8 in 10 young users vape flavored e-cigarettes
Flavored e-cigarettes continue to drive the crisis with more than eight in 10 young users (82.9%) reporting they use flavored e-cigarettes, according to the 2020 survey. While pre-filled pods or cartridges like JUUL remain the most popular device type, use of disposable e-cigarettes like Puff Bar increased about 1,000% (from 2.4% to 26.5%) among high school e-cigarette users and more than 400% (from 3% to 15.2%) among middle school e-cigarette users.
The increase in disposable use follows recent federal policy on flavored e-cigarettes that went into effect in February 2020 and contained a major exemption for disposable flavored e-cigarettes. Far from a total ban on flavored e-cigarettes the president proposed a year ago, the FDA policy allows menthol to remain on the market in all forms and only limits fruit and candy flavors for pre-filled, closed-system e-cigarettes, like JUUL. That means disposable and open-system, refillable devices still offer a variety of kid-friendly flavors, including cotton candy, sour apple and O.M.G. (orange, mango, guava), among many others.
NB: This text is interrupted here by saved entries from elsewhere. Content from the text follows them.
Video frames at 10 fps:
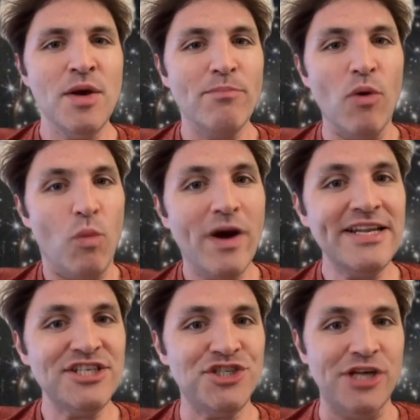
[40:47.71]
But what
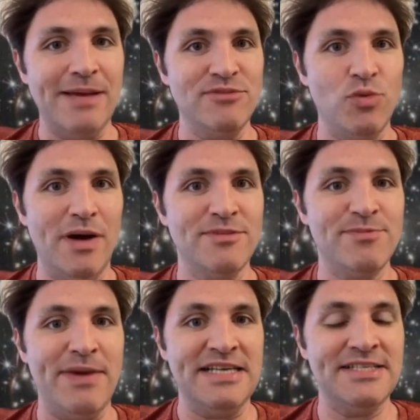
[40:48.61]
is James Webb
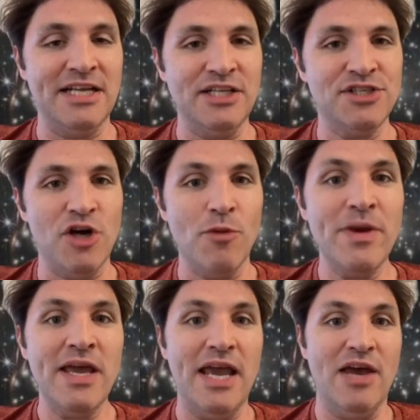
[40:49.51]
Space Telescope,
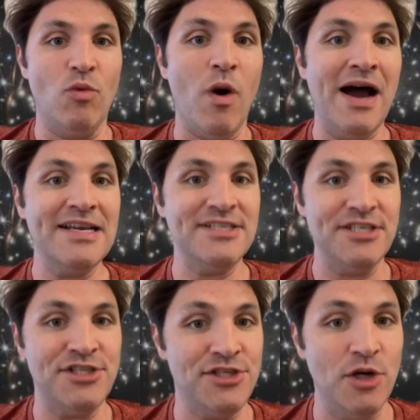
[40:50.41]
and why is
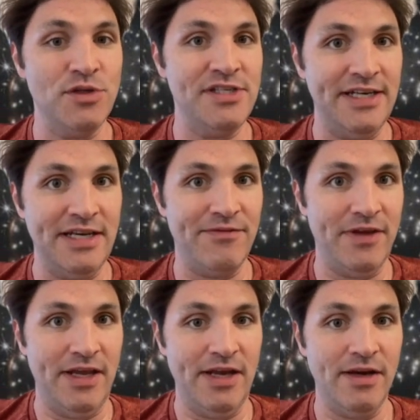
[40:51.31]
this so
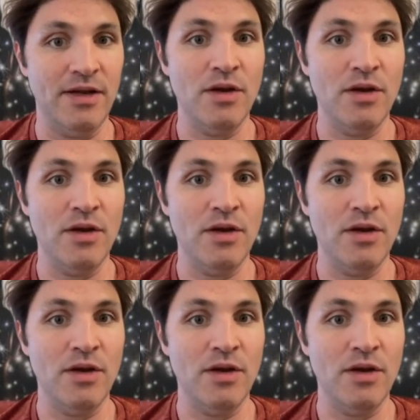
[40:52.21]
significant?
Some products thrive in absence of regulation
Disposable and menthol-flavored e-cigarettes -- both exempted from federal restrictions – have rapidly taken over most of the e-cigarette market.
Between August 2019 and May 2020, during which JUUL suspended in-store sales of some fruity and sweet flavors before the partial federal guidance took effect in February, menthol sales shot up from 11% to 52% of total e-cigarette sales, effectively replacing mint. Mint, which was previously one of the favorite flavors reported by youth and young adults according to Truth Initiative surveys, had accounted for 43% of total e-cigarette sales in August 2019.
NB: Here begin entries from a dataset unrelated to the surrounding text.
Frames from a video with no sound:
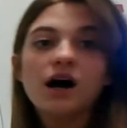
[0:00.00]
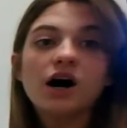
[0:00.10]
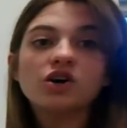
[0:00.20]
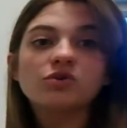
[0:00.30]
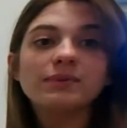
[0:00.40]

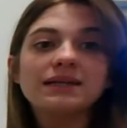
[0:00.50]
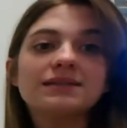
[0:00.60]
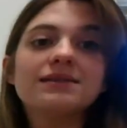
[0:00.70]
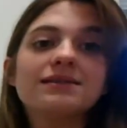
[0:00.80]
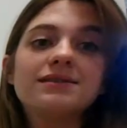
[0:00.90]
Auto
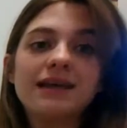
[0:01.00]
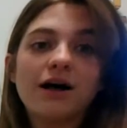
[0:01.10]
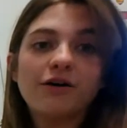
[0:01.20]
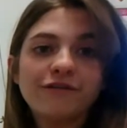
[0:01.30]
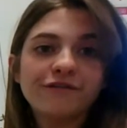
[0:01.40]
means
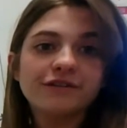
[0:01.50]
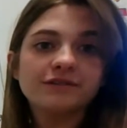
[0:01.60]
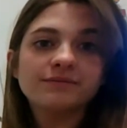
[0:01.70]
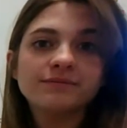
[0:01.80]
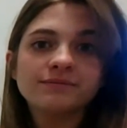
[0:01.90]
self.
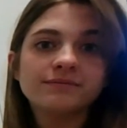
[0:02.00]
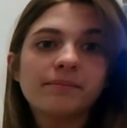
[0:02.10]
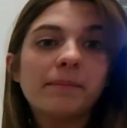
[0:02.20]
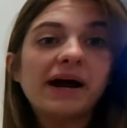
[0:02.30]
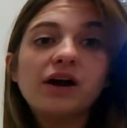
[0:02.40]

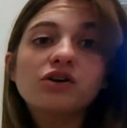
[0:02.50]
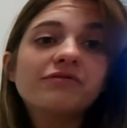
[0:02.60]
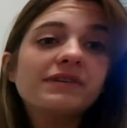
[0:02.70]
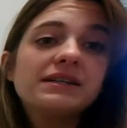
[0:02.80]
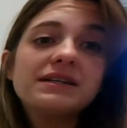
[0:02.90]

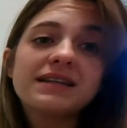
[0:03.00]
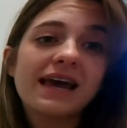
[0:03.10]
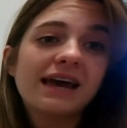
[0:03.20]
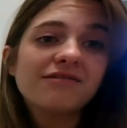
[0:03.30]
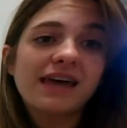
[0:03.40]
Biography doesn't
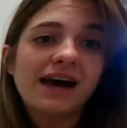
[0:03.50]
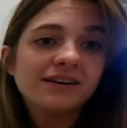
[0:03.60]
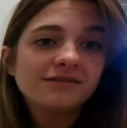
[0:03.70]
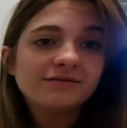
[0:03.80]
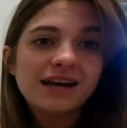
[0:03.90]
have that.
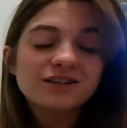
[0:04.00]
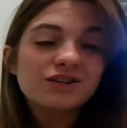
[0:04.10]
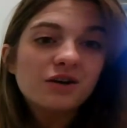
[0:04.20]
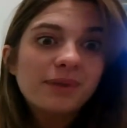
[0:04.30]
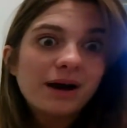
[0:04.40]
It's
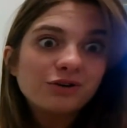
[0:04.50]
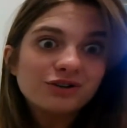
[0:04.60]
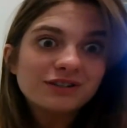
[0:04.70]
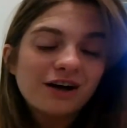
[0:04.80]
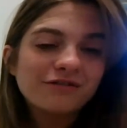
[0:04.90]
not about
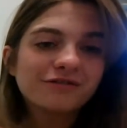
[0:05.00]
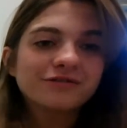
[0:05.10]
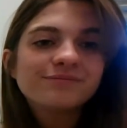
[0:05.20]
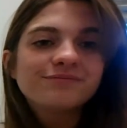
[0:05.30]
yourself.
At the same time menthol was gaining market share, disposable e-cigarettes like Puff bar – a JUUL copycat that has gained rapid popularity– almost doubled from 10.3% to 19.8% of the market. Underscoring the impact of loopholes that leave many flavors on the market, flavors that are no longer available for JUUL and other pod-based products account for the majority of disposable sales. By May 2020, nearly three-quarters – 72.6% -- of disposable sales were for flavors banned for pod-based products, including mint and other non-tobacco, non-menthol flavors.
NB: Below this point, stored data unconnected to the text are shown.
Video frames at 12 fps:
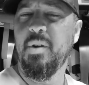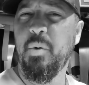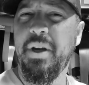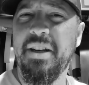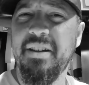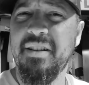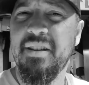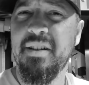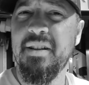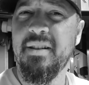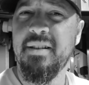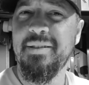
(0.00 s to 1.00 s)
Wait,
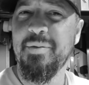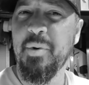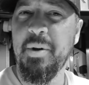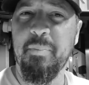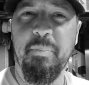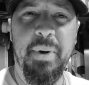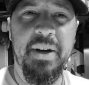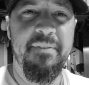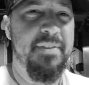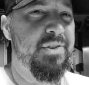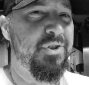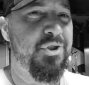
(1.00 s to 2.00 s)
what are
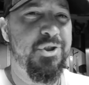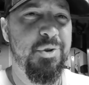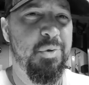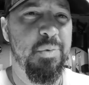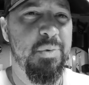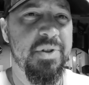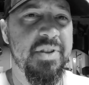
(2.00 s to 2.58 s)
barefoot shoes?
An opportunity to stop the epidemic
September 9 marked the deadline for e-cigarette makers to submit applications to the FDA to keep their products on the market. Now, four years after e-cigarettes came under FDA oversight, manufacturers must finally obtain the agency’s authorization to continue selling these products.
“The decline in youth e-cigarette use is good news but the deeper story is quite troubling. We still have millions of kids vaping and at risk of addiction and becoming tobacco consumers for life. These reports make clear that unless stronger federal policies are put in place immediately—policies that are free of the loopholes that allowed for menthol and flavored disposable sales to soar—this progress is at risk of being reversed or significantly slowed,” said Robin Koval, CEO and President of Truth Initiative.
To gain FDA authorization to market a new tobacco product, federal law requires manufacturers to demonstrate that the product is “appropriate for the protection of the public health.” As the agency reviews these products, it must act quickly to remove flavored e-cigarettes that put a generation at risk of nicotine addiction.